Encore une fois, ce « suspens » (qui rappelle un peu celui employé par Spielberg pour la scène de douche de La Liste de Schindler) permet effectivement de décupler l'ampleur émotionnelle de la découverte, mais sa légitimité à des limites. Et c'est à nouveau questionner le rôle de la fiction comme événement cathartique : à quel moment une fiction dite « réaliste » peut-elle non-seulement mettre en scène l'horreur (en l'occurrence le suicide) mais aussi s'en servir comme matière ludique tout en se prétendant « éducative » ?

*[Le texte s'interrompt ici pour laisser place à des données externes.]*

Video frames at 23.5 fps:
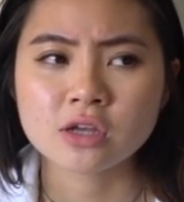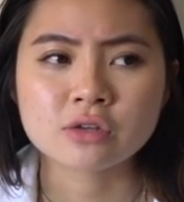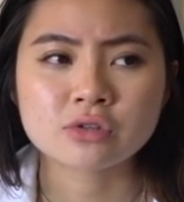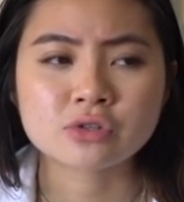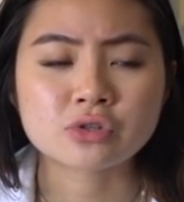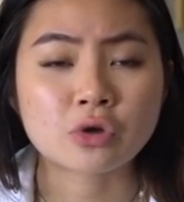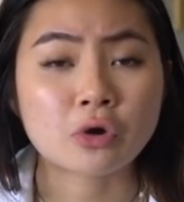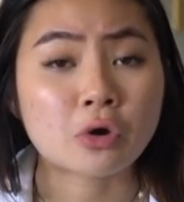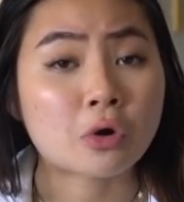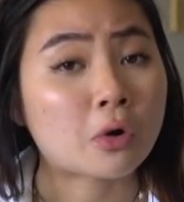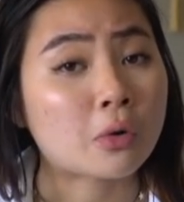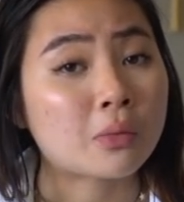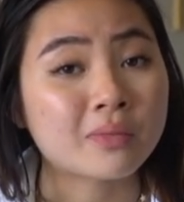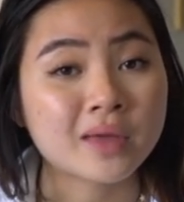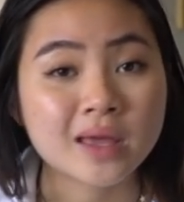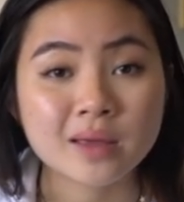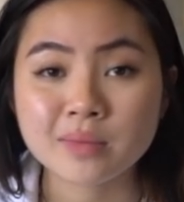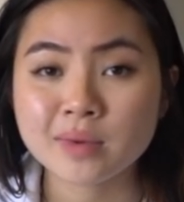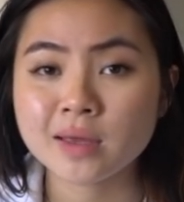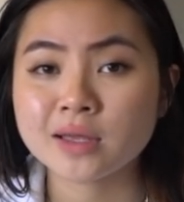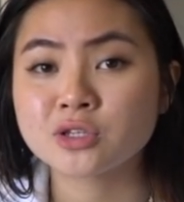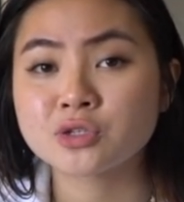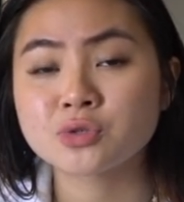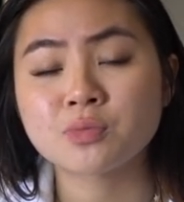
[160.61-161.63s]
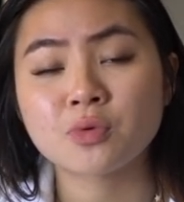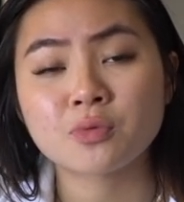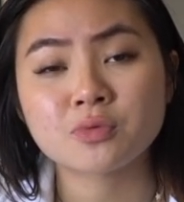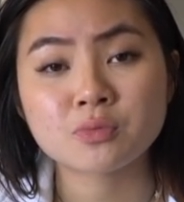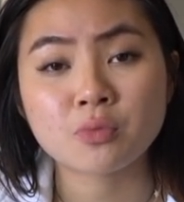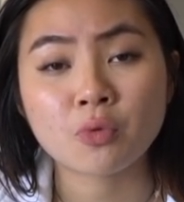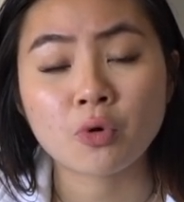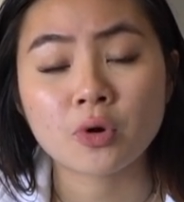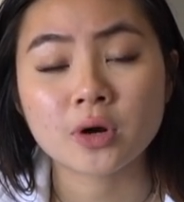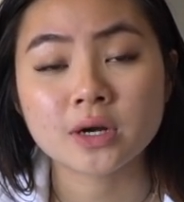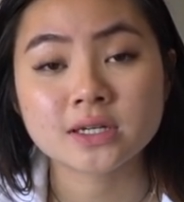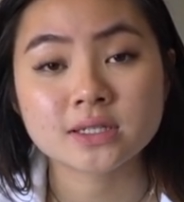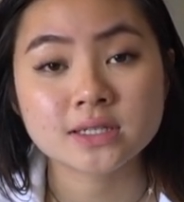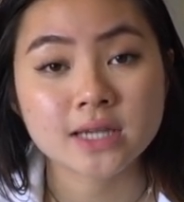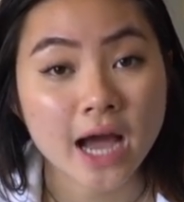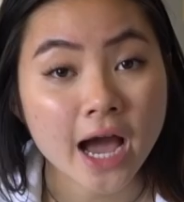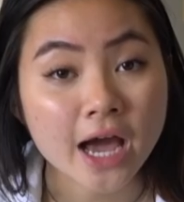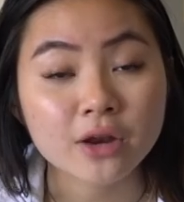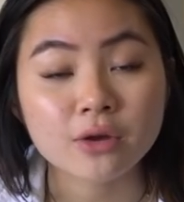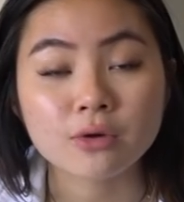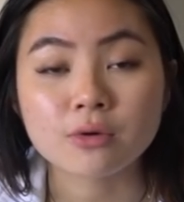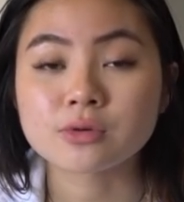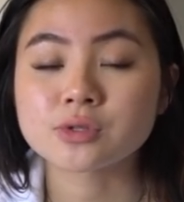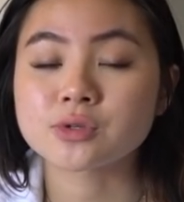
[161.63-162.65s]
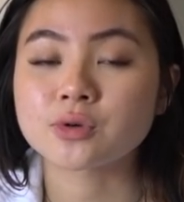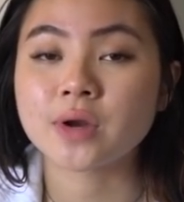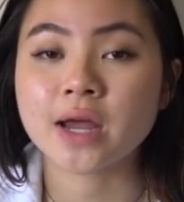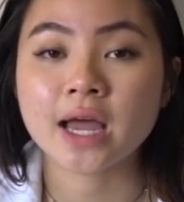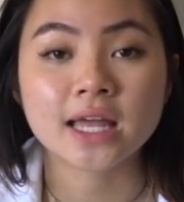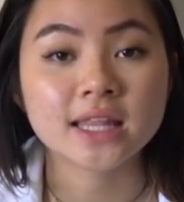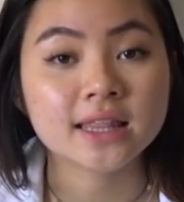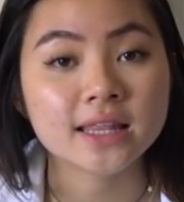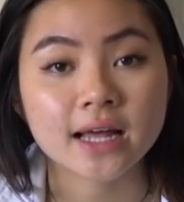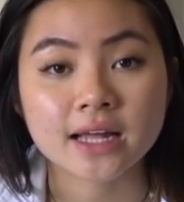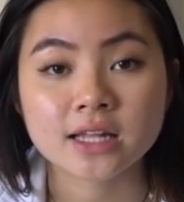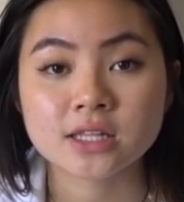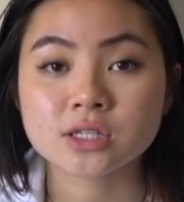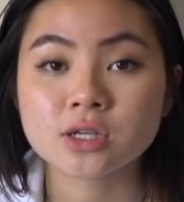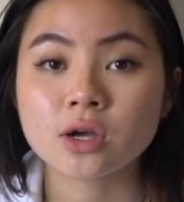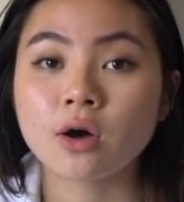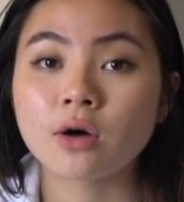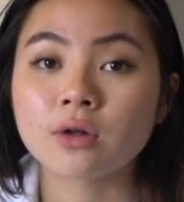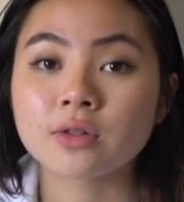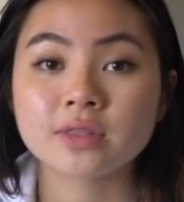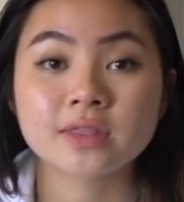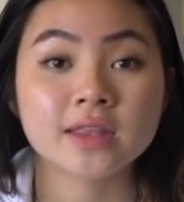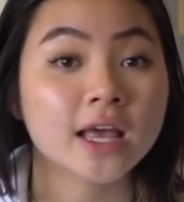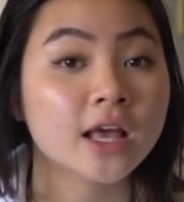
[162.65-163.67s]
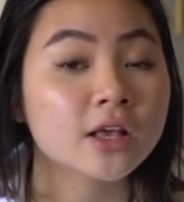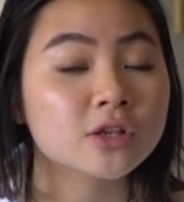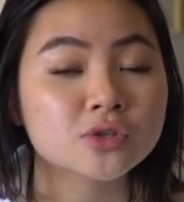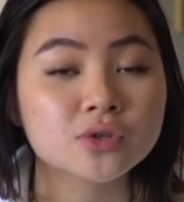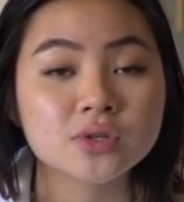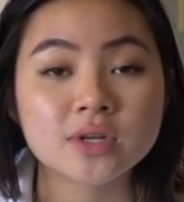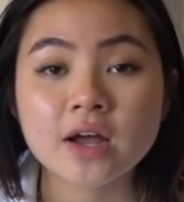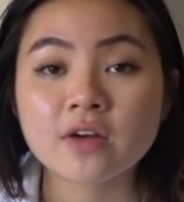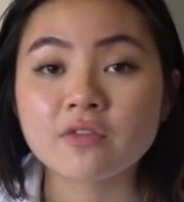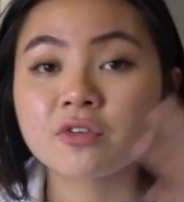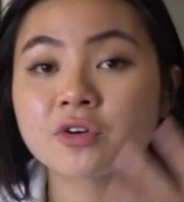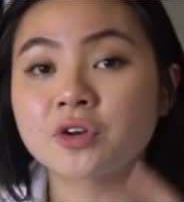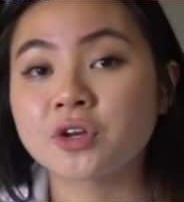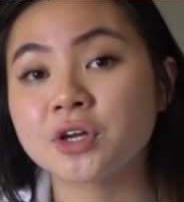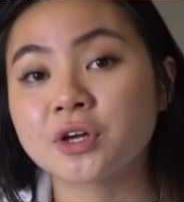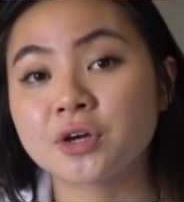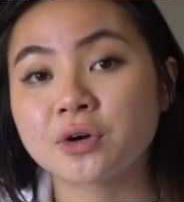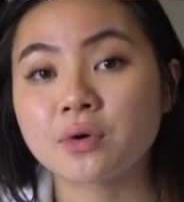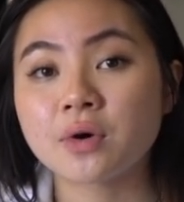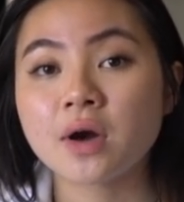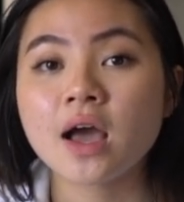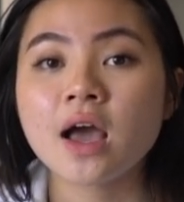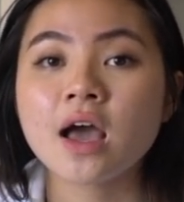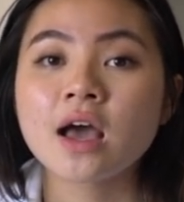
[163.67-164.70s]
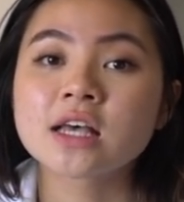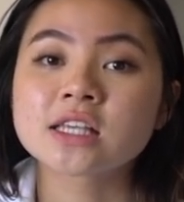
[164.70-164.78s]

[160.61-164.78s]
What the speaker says: So maybe you do more titles or headlines called things you never knew.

Le concept d'une cassette, un épisode : une excuse pour donner de l'attrait à une histoire qui aurait moins suscité l'engouement si elle avait été raconté chronologiquement ou une manière honnête de donner la parole à une « suicidée », victime des pires cruautés adolescentes ? C'est une pure fiction, mais une fiction coincée entre un désir d'authenticité pédagogique (après tout, l'idée semble être d'alerter sur les syndromes dépressifs ou suicidaires et de culpabiliser les bullies) et celui d'entertainment.

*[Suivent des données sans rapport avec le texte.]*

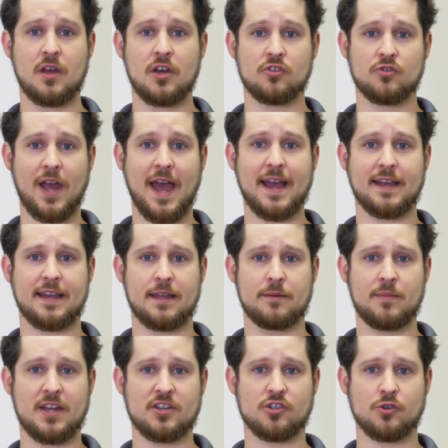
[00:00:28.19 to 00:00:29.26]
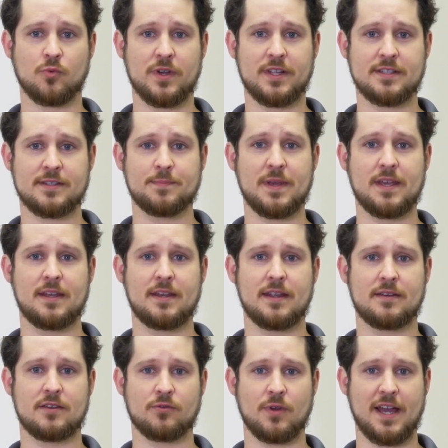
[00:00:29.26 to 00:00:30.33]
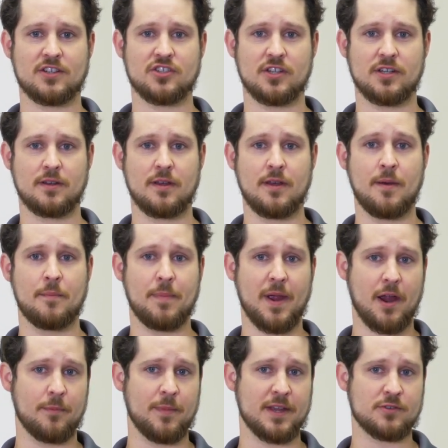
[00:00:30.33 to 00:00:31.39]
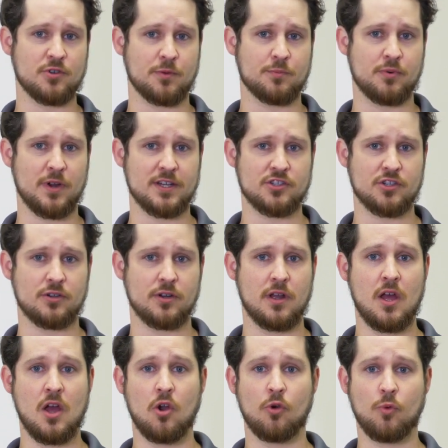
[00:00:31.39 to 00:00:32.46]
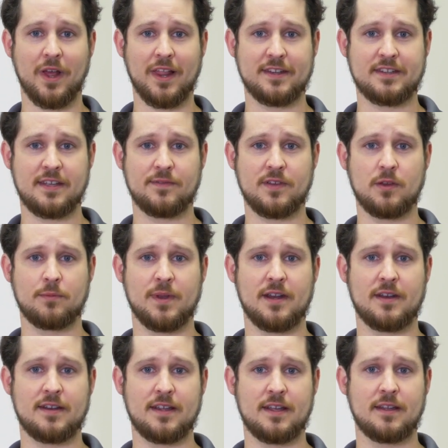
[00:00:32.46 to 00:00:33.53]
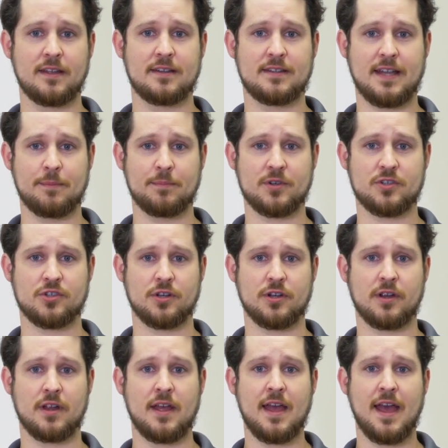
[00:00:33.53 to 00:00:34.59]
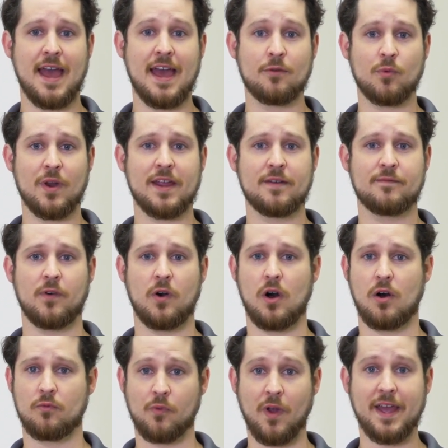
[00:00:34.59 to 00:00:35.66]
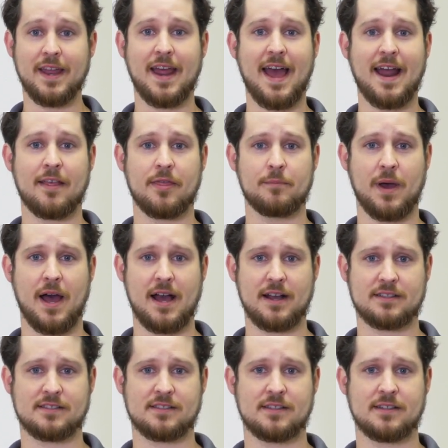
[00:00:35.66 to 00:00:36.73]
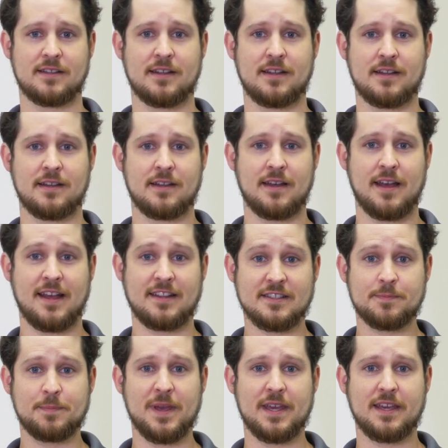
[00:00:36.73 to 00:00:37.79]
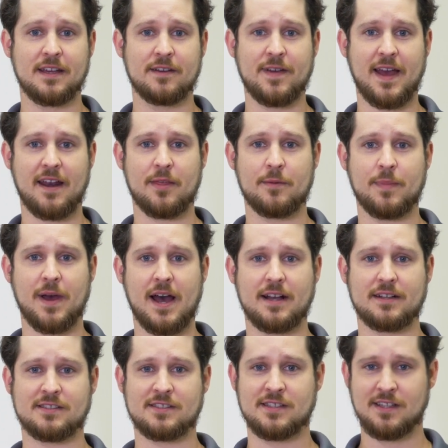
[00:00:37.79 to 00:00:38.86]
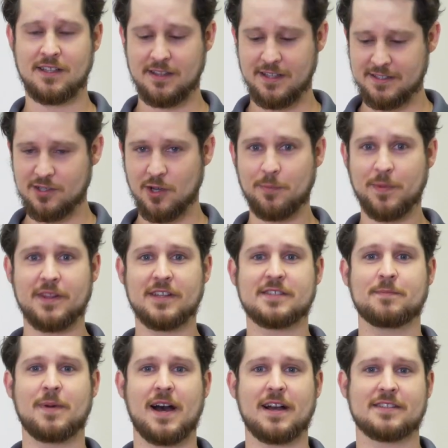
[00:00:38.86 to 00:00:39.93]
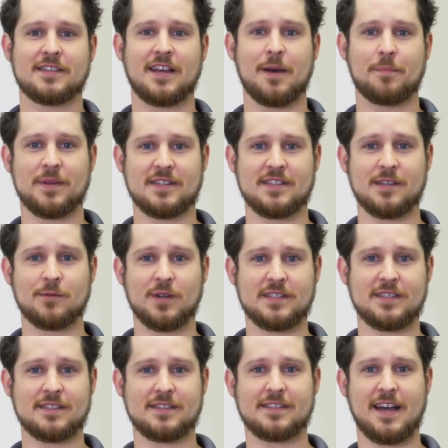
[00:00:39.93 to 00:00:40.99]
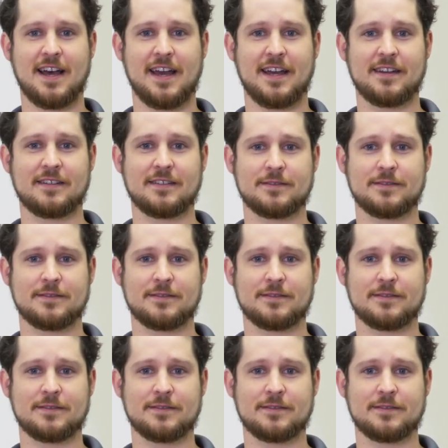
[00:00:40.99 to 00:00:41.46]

Track and measure wind speed and direction, barometric pressure, relative humidity, temperature, and rainfall right out of the box. And speaking of out of the box, let's open this box up and see what's inside.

La scène du suicide – une des scènes les plus violentes que j'ai pue voir à ce jour – était-elle nécessaire ? Brian Yorkey se défend des critiques en expliquant qu'il souhaitait montrer le suicide comme un acte qui n'a jamais rien de beau (message a priori destiné aux potentiels suicidaires, donc?). Sans remettre en question l'honnêteté de la démarche ni prôner la censure (!), que peut-on et ne peut-on pas mettre en scène dans une œuvre cinématographique, d'autant plus quand elle s'adresse d'abord à un jeune public qui n'a pas les ressources nécessaires pour réceptionner un tel choc ? Peut-on réellement recréer, traduire à l'image l'état d'esprit d'un individu sur le point de se suicider, aussi épurée et bien jouée (Katherine Langford est une révélation à ce niveau) que soit la séquence ? Et quand est-il des spectateurs effectivement suicidaires ? Sans compter que l'histoire qui a mené à ce suicide était elle-même fortement romancée, de telle sorte qu'elle réinscrit des faits plausibles et réalistes dans une continuité scénarisée construite que la scène du suicide ne fait que clore à la manière d'un dénouement logique et surtout attendu depuis le début. Hannah Baker est un personnage qui pourrait être réel, douloureusement attachant, mais elle devient, à la fin de la série, une figure tragique à l'aura mythique, une Laura Palmer de la génération Y.
La saison 2 ne ferait, je pense, qu'aller dans ce sens : le suicide n'est pas l'étape finale, puisque Hannah continue à exister après sa disparition, même si l'état psychologique des parents, d'une tristesse écrasante, prouve le contraire. En vérité, elle n'est plus rien.
Il y a définitivement toute une réflexion à mener sur la fiction et la fiction dans la fiction, qui reste aussi un élément pillier de 13 reasons why, autour des fonctions du discours et de ses limites, des rapports entre énonciateur et récepteur, qui vaut autant pour le récit diégétique que le récit extra-diégétique.